=== DATA RECORDS ===

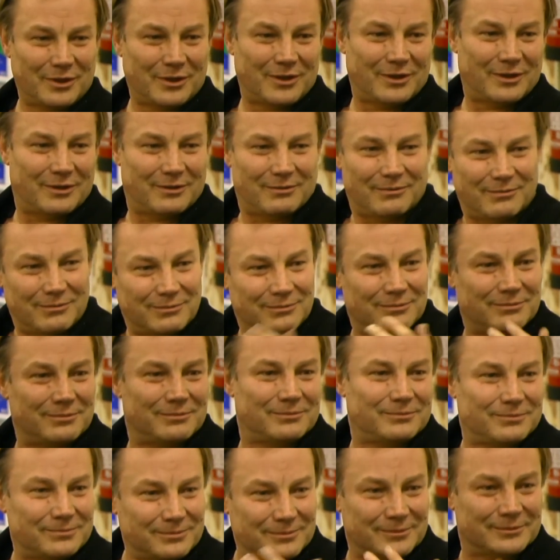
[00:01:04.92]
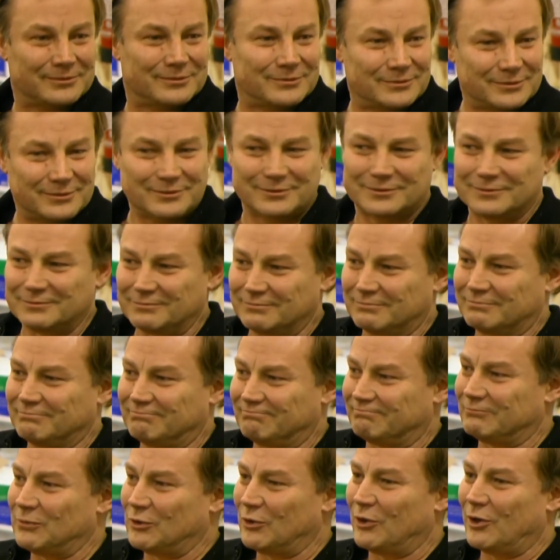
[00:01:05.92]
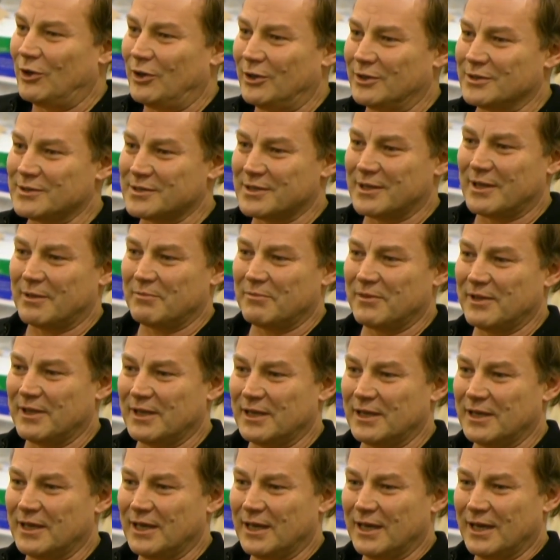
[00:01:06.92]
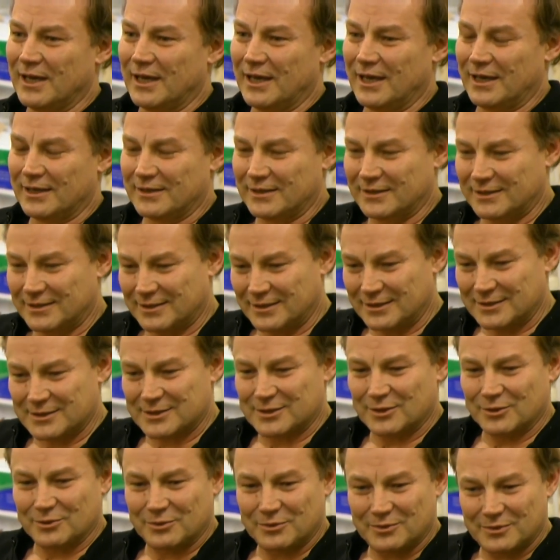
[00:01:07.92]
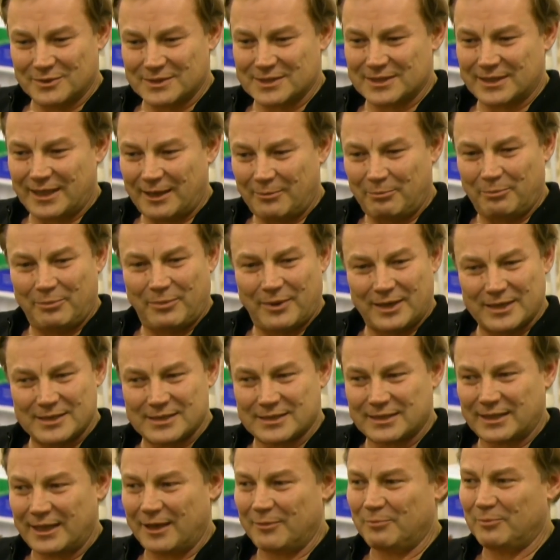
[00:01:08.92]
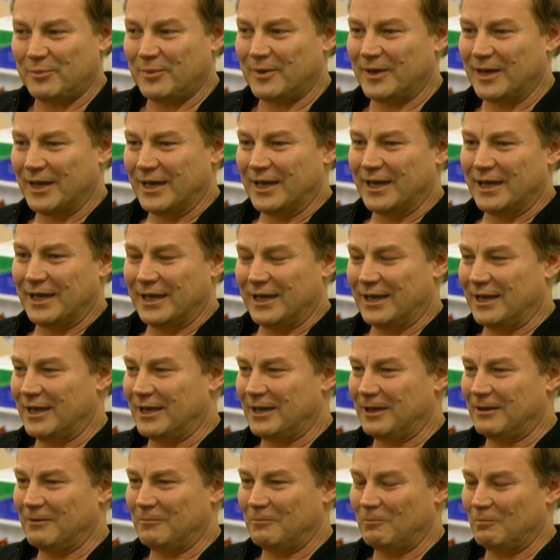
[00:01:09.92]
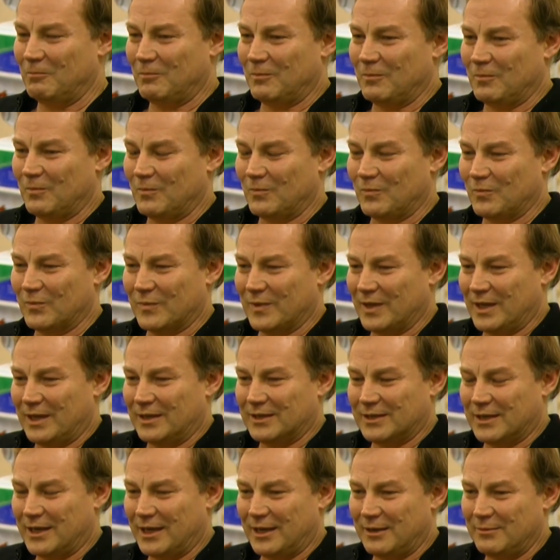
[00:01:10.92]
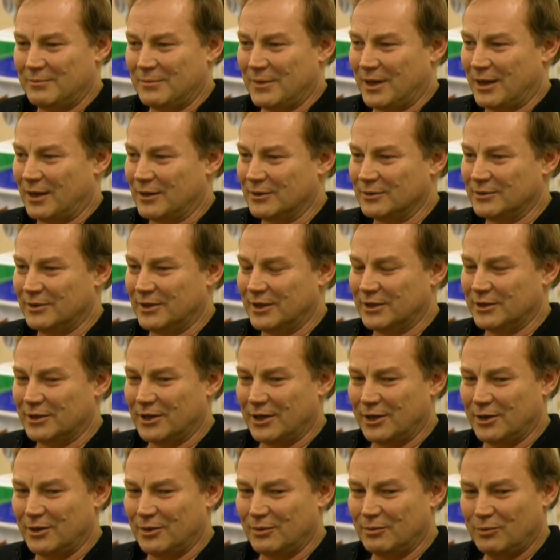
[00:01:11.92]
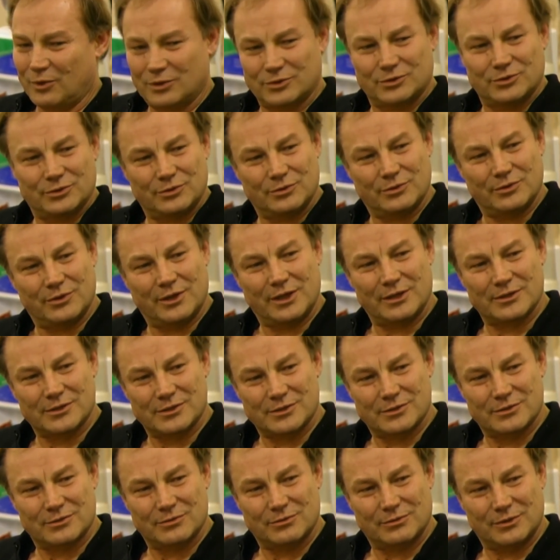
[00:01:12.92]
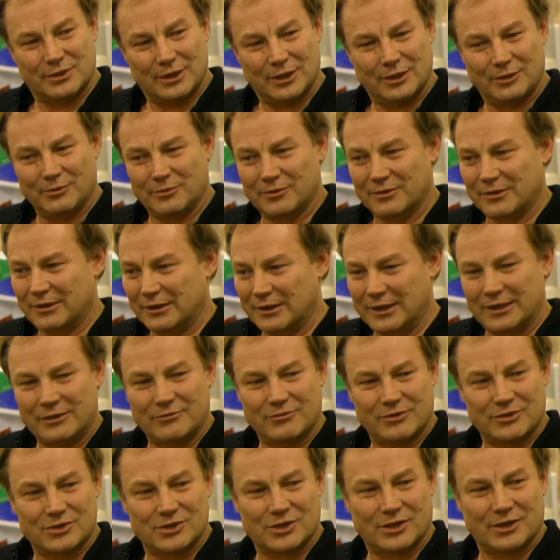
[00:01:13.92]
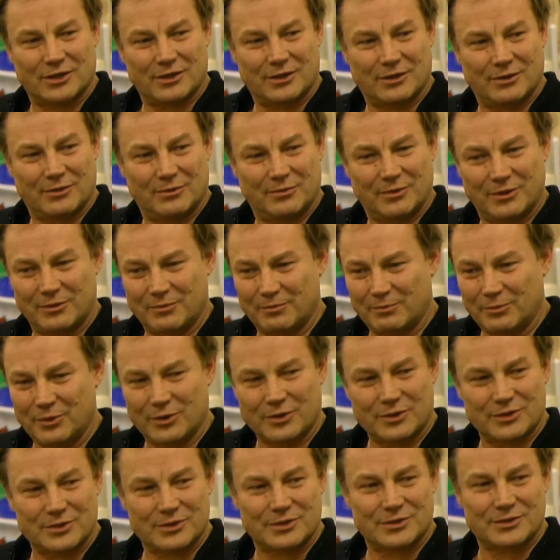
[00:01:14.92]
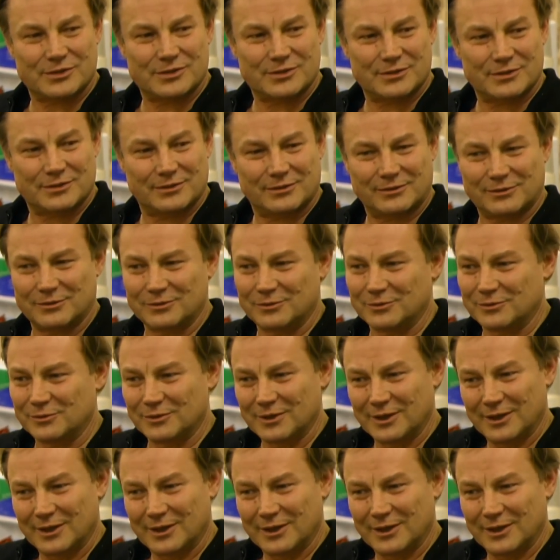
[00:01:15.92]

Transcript: uh, learn something. And so step by step uh, it came out that I want to do this, to deal with literature, with books, to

===

--- WHAT YOU NEED TO DO ---
When the line containing "[00:01:12.92]" has been located, retype it and each line after it through the end of the records, excluding the pictures and adding nothing else.

--- SOLUTION ---
[00:01:12.92]
[00:01:13.92]
[00:01:14.92]
[00:01:15.92]

Transcript: uh, learn something. And so step by step uh, it came out that I want to do this, to deal with literature, with books, to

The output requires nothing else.